▶ _TASK GOAL_:
Scan the entries and copy each line where the word "frames" is present.

▶ _SUPPLIED RECORDS_:
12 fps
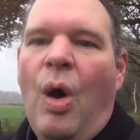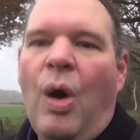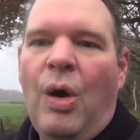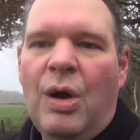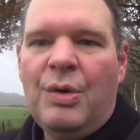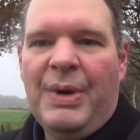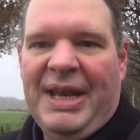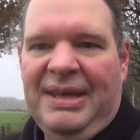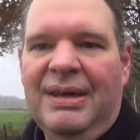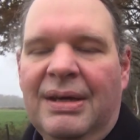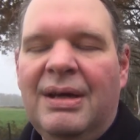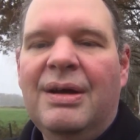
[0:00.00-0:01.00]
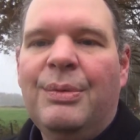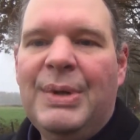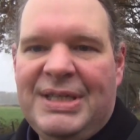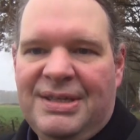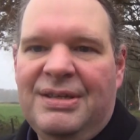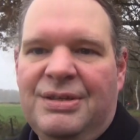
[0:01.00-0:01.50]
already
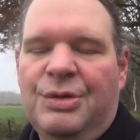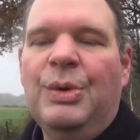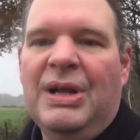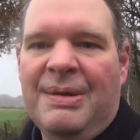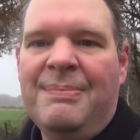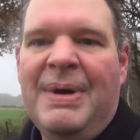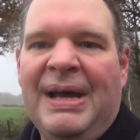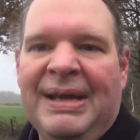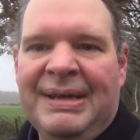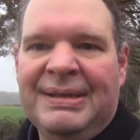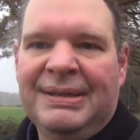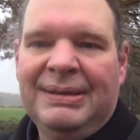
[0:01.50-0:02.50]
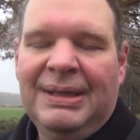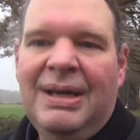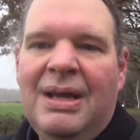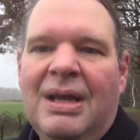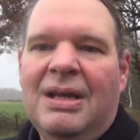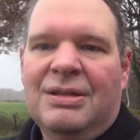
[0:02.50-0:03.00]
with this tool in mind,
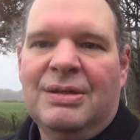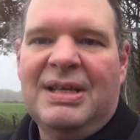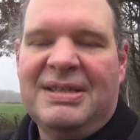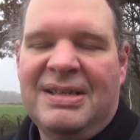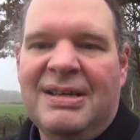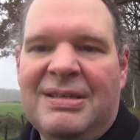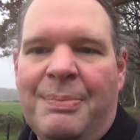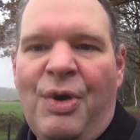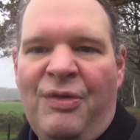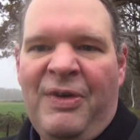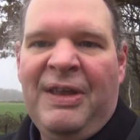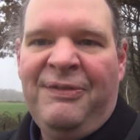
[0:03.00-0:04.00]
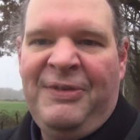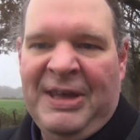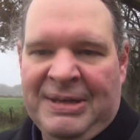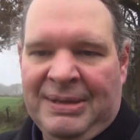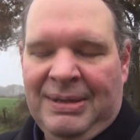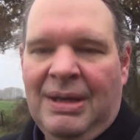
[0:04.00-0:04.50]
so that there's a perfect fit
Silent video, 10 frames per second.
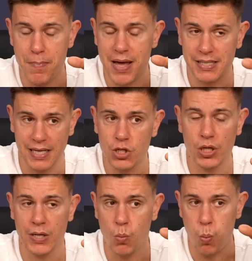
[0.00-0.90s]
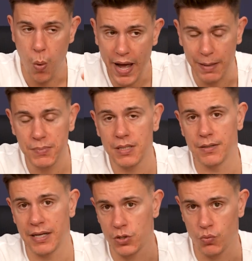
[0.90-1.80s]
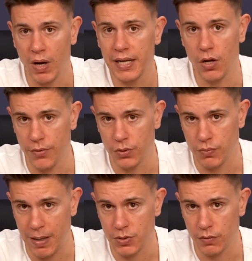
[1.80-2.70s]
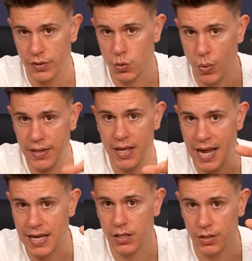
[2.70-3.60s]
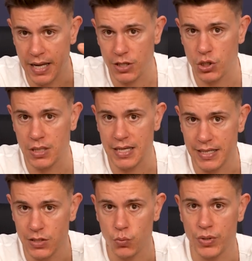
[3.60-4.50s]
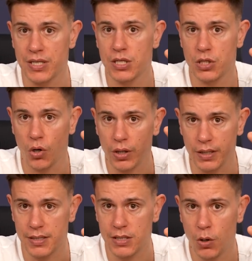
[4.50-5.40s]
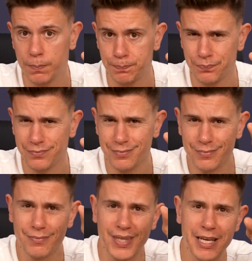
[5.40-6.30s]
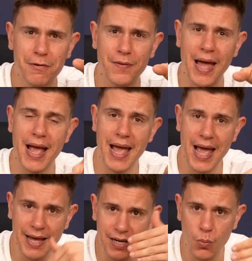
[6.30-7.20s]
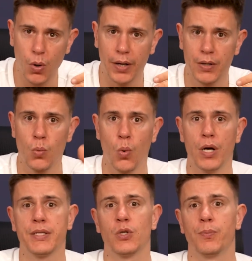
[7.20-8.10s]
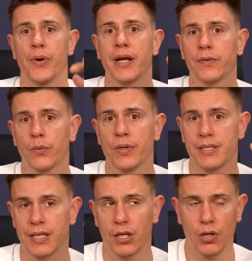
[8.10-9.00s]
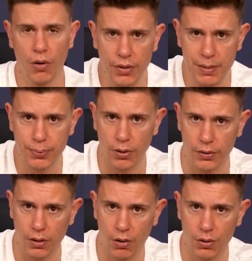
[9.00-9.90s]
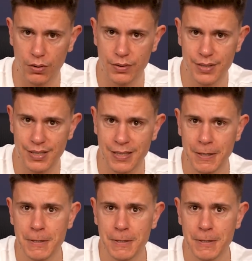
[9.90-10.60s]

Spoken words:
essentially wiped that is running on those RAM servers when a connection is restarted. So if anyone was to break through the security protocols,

---

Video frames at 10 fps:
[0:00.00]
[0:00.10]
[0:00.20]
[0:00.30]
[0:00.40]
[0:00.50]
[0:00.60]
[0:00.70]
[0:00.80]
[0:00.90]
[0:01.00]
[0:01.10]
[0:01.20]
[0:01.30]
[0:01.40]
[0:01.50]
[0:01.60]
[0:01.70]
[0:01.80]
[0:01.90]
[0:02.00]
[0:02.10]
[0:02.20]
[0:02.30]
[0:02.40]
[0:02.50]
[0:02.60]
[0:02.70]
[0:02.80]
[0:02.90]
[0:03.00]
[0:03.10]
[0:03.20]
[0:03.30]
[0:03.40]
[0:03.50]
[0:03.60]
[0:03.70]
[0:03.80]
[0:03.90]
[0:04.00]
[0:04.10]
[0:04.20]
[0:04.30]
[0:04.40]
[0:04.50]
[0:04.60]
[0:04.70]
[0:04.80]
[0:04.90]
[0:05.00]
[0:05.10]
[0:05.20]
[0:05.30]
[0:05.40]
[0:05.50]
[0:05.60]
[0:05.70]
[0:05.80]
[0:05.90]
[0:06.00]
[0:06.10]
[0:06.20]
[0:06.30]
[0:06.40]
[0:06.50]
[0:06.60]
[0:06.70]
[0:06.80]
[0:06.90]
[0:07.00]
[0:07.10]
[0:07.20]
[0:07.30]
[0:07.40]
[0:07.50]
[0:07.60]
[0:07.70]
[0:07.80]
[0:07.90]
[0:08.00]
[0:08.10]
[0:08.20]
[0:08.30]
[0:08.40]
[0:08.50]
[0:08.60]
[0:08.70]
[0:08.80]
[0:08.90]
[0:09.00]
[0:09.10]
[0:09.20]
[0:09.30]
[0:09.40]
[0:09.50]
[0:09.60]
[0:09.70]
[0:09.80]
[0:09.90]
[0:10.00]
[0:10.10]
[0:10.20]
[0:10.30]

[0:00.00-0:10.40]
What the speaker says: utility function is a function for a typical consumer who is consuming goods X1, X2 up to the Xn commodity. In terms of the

▶ _SOLUTION_:
Silent video, 10 frames per second.
Video frames at 10 fps:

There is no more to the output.